There are some authors that kids are always just plain glad to see. And Jack Prelutsky is definitely one of those authors. The newest (or at least I think it's newest) book from this very prolific poet, is classic Prelutsky. There is a lot of silliness…
"THANKSGIVING MATH"There is a lot of word play…
I swallowed a third of the turkey,
A tenth of the carrots and peas,
A quarter of half the potatoes
A fifth of a ninth of the cheese,
A sixth of an eighth of the pudding
A seventh of all of the cake,
And so I am now doubled over,
With triple a whole bellyache.
"MY SNAKE CAN DO ARITHMETIC"Prelutsky employs a variety of formats- everything from free verse to haiku to limericks, to concrete poetry. And, as always, he's a master at tools like repetition and alliteration. I taught both of those in intermediate grades this week, and am wishing now that I had started each day with humorous poem, then gone on to more serious examples.
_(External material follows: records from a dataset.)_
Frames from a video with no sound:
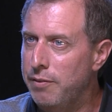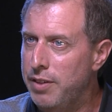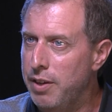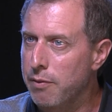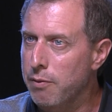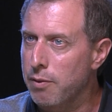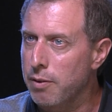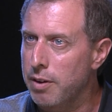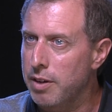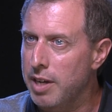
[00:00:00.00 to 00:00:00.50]

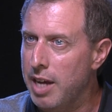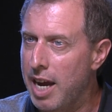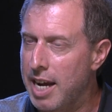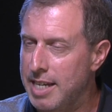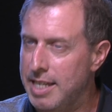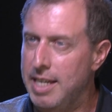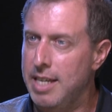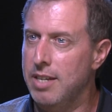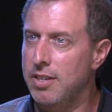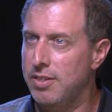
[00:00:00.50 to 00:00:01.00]
different
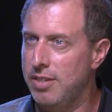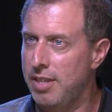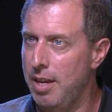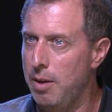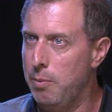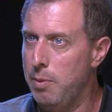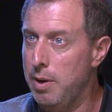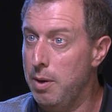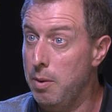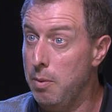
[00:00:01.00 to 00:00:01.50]
ideas
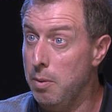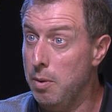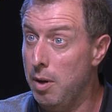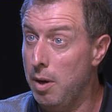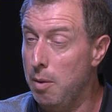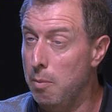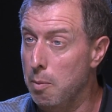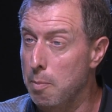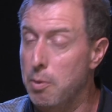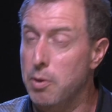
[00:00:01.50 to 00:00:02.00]
that we
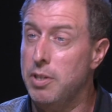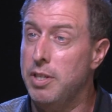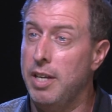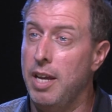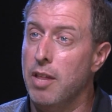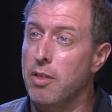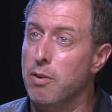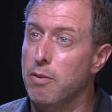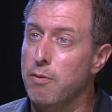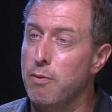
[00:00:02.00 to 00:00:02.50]
were put
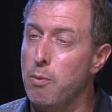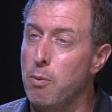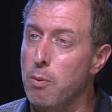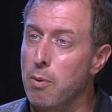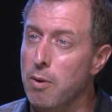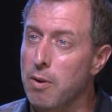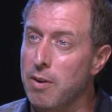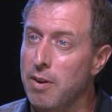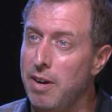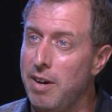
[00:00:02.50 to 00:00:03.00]
together
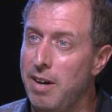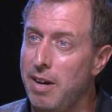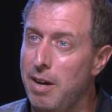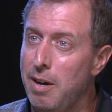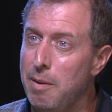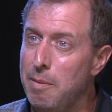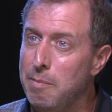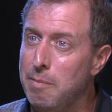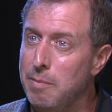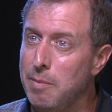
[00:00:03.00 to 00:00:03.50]

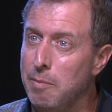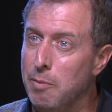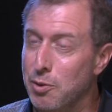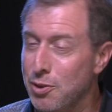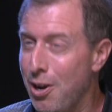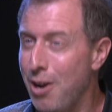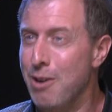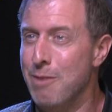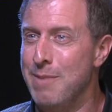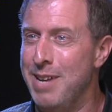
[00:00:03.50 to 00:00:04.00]
for
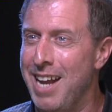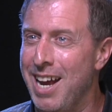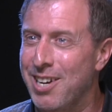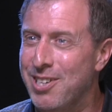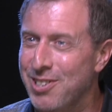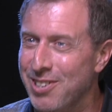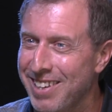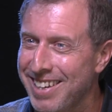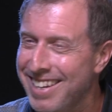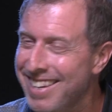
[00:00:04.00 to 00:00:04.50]
retirement,
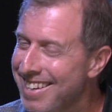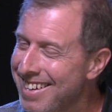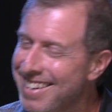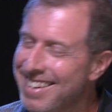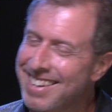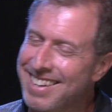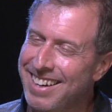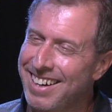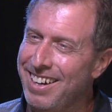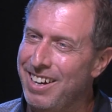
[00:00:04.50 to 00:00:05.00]
actually.
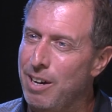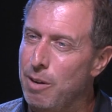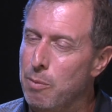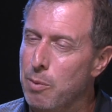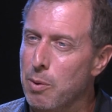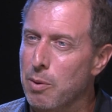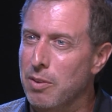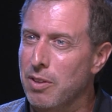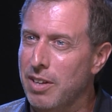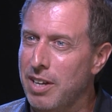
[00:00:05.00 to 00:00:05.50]

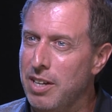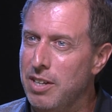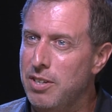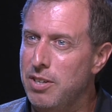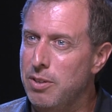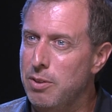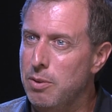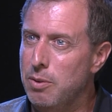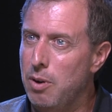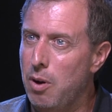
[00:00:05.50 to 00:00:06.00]
We were looking
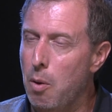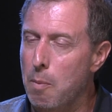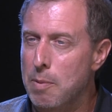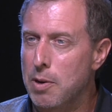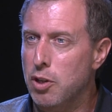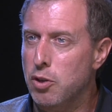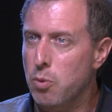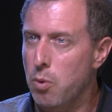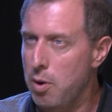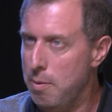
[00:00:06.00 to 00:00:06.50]
to open
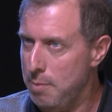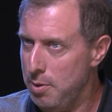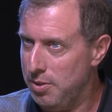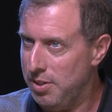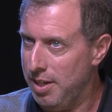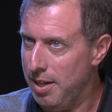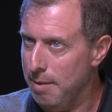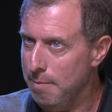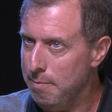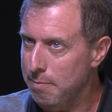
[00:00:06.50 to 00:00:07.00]
a toy
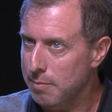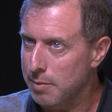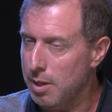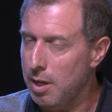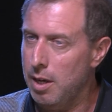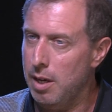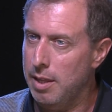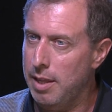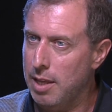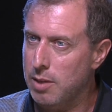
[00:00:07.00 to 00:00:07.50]
museum.
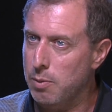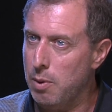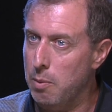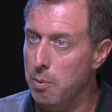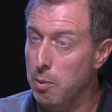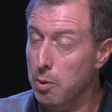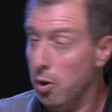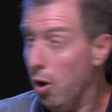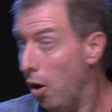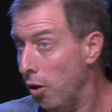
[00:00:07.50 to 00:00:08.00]
That's why we
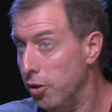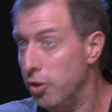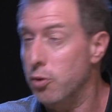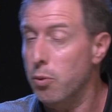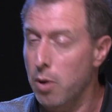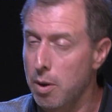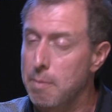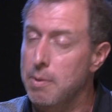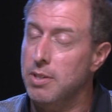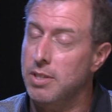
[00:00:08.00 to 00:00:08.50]
were called the
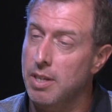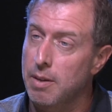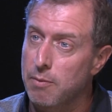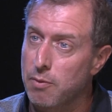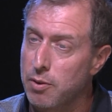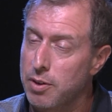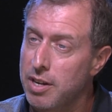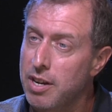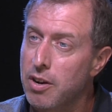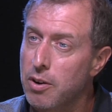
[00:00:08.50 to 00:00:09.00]
Toy Museum
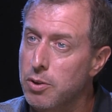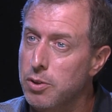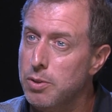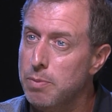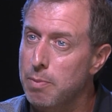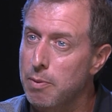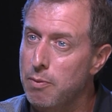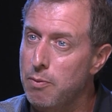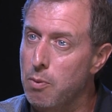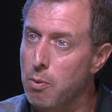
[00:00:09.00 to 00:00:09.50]
for years
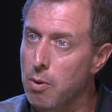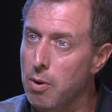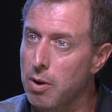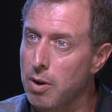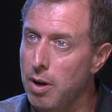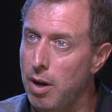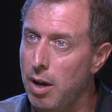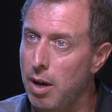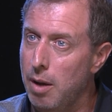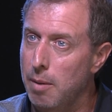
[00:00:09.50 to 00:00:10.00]

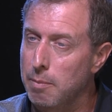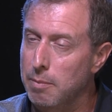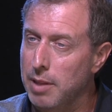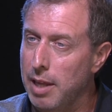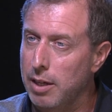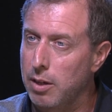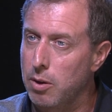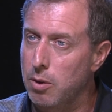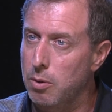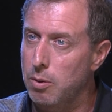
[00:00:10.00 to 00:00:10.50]
before
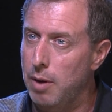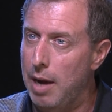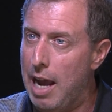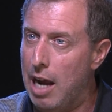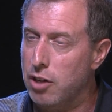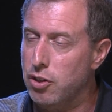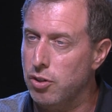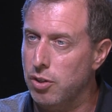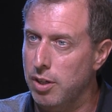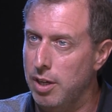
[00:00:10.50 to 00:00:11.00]
Lego
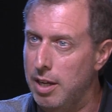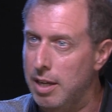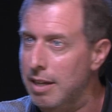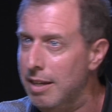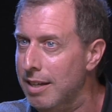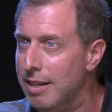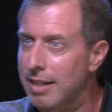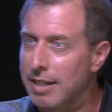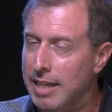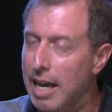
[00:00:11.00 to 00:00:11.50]
actually
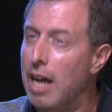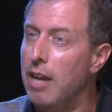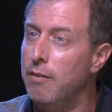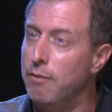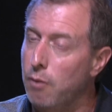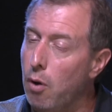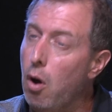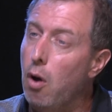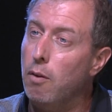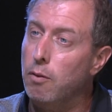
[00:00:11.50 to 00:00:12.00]
got
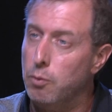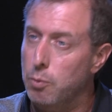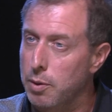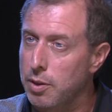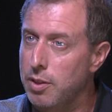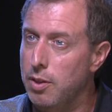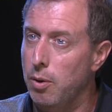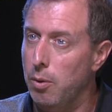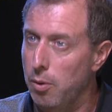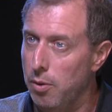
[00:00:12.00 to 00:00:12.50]
involved
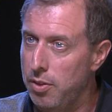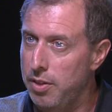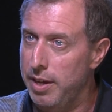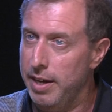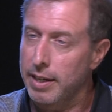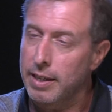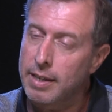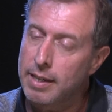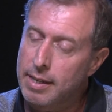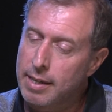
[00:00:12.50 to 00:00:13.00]
with the whole
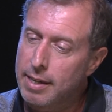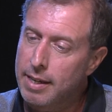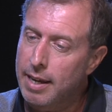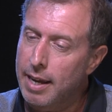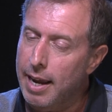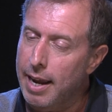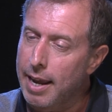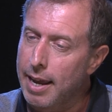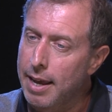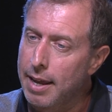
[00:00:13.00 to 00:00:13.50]
thing.
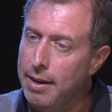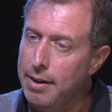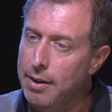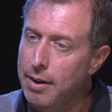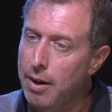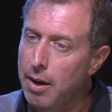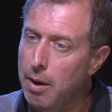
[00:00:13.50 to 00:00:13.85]
And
My snake can do arithmetic
My snake is far from dumb
My snake can take two numbers,
And come up with a sum.
She can't subtract, which makes her sad,
And two things make her sadder…
She can't divide or multiply--
My snake is just an adder.
I was also struck, in reading I'VE LOST MY HIPPOPOTAMUS, by Prelutsky's use of rich and interesting vocabulary-- talk about text complexity! Here's a sample from a random two-page spread--fortunate, discern, gem, pity, commonplace, hard-pressed, strain, manufactured, insufferable, detect, odor, sniff. And in case you think I'm making it up, here's another randomly selected two page spread--crochety, miffed, appearance, cosmetics, strategically, perfumed, festooned, bangles, inexpressible. I'm not big on "vocabulary" lessons where teachers find the interesting/difficult words and have kids look them up in dictionaries, but I do think this book would lend itself to lots of interesting discussions about how carefully poets/authors choose words.
Prelutsky is a hall-of-famer when it comes to poetry for kids. And this is another classic!